- **Problem details**: Set the pictures aside and write down, exactly as they appear, the lines from the one containing "Word for word: is" through the end of the material.
*** Opening of Data listing ***
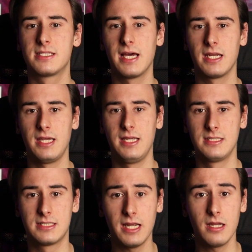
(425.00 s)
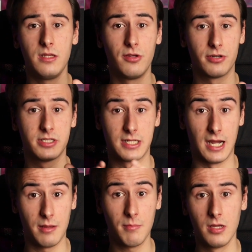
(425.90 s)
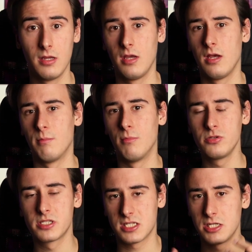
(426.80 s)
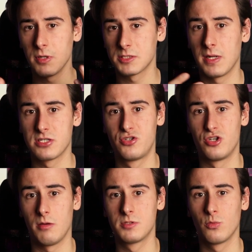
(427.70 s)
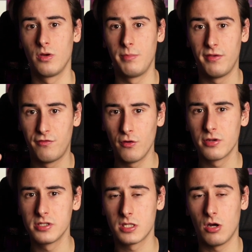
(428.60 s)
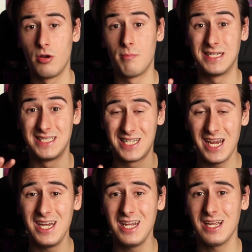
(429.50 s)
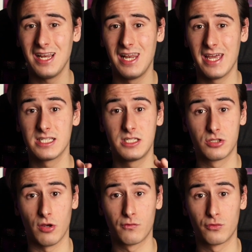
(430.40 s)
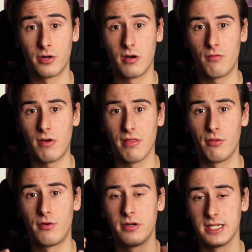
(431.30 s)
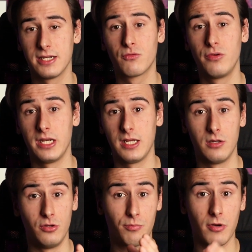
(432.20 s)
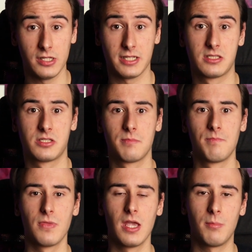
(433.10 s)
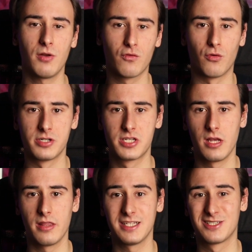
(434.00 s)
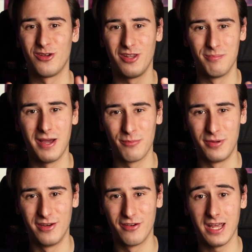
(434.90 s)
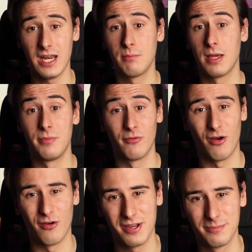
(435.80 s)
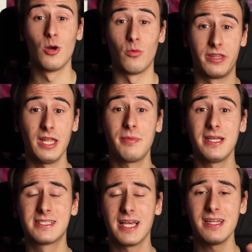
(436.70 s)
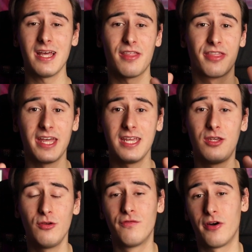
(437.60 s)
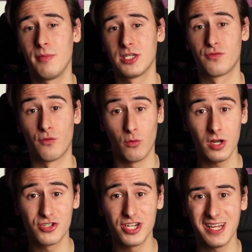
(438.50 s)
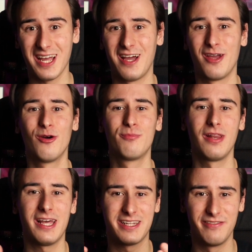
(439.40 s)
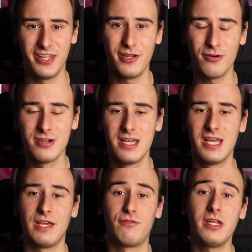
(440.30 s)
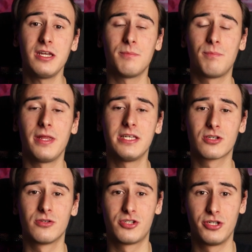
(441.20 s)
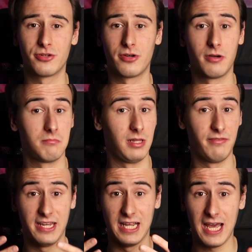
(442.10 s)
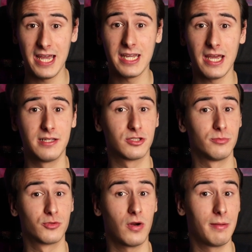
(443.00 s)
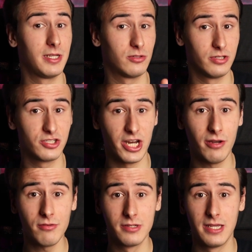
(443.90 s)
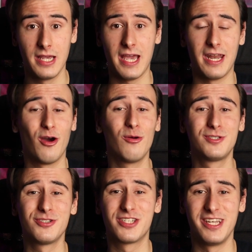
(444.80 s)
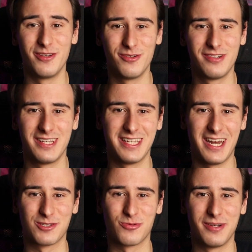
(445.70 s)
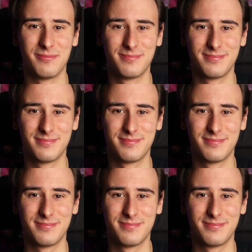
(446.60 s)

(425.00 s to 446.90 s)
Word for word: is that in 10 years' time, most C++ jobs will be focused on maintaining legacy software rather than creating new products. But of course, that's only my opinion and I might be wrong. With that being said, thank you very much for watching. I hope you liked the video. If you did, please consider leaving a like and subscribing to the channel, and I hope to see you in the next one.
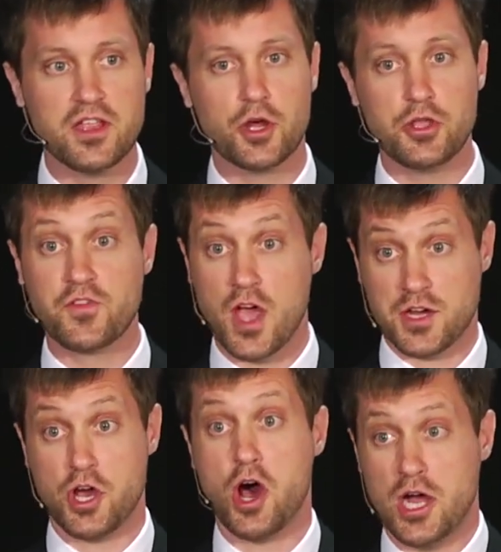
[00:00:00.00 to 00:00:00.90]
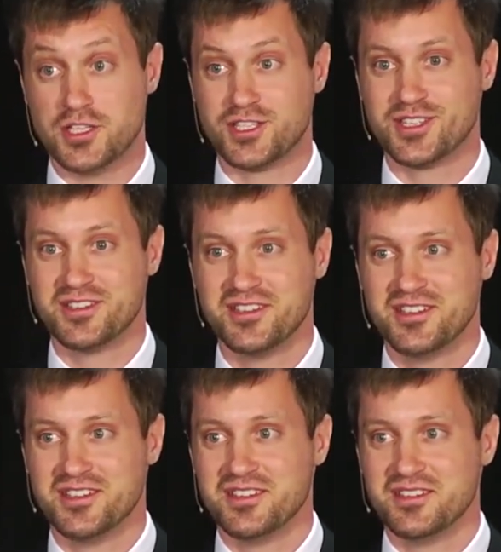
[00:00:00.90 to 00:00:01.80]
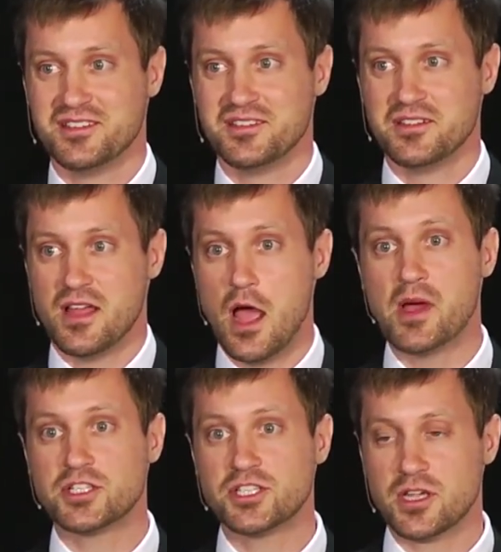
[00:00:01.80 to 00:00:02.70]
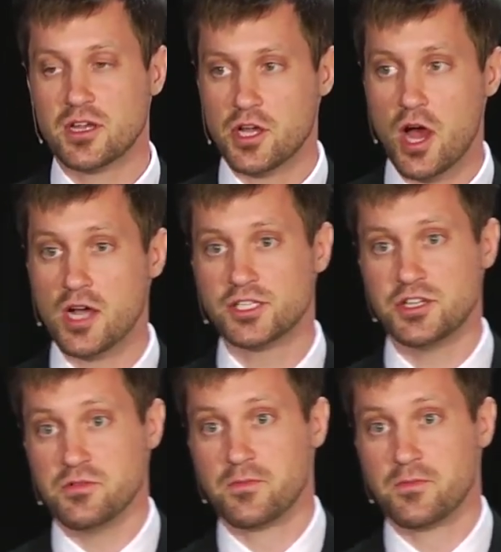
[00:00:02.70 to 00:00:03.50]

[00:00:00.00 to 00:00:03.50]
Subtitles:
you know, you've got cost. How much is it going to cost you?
*** Close of Data listing ***
- **Answer section**:
Word for word: is that in 10 years' time, most C++ jobs will be focused on maintaining legacy software rather than creating new products. But of course, that's only my opinion and I might be wrong. With that being said, thank you very much for watching. I hope you liked the video. If you did, please consider leaving a like and subscribing to the channel, and I hope to see you in the next one.
[00:00:00.00 to 00:00:00.90]
[00:00:00.90 to 00:00:01.80]
[00:00:01.80 to 00:00:02.70]
[00:00:02.70 to 00:00:03.50]

[00:00:00.00 to 00:00:03.50]
Subtitles:
you know, you've got cost. How much is it going to cost you?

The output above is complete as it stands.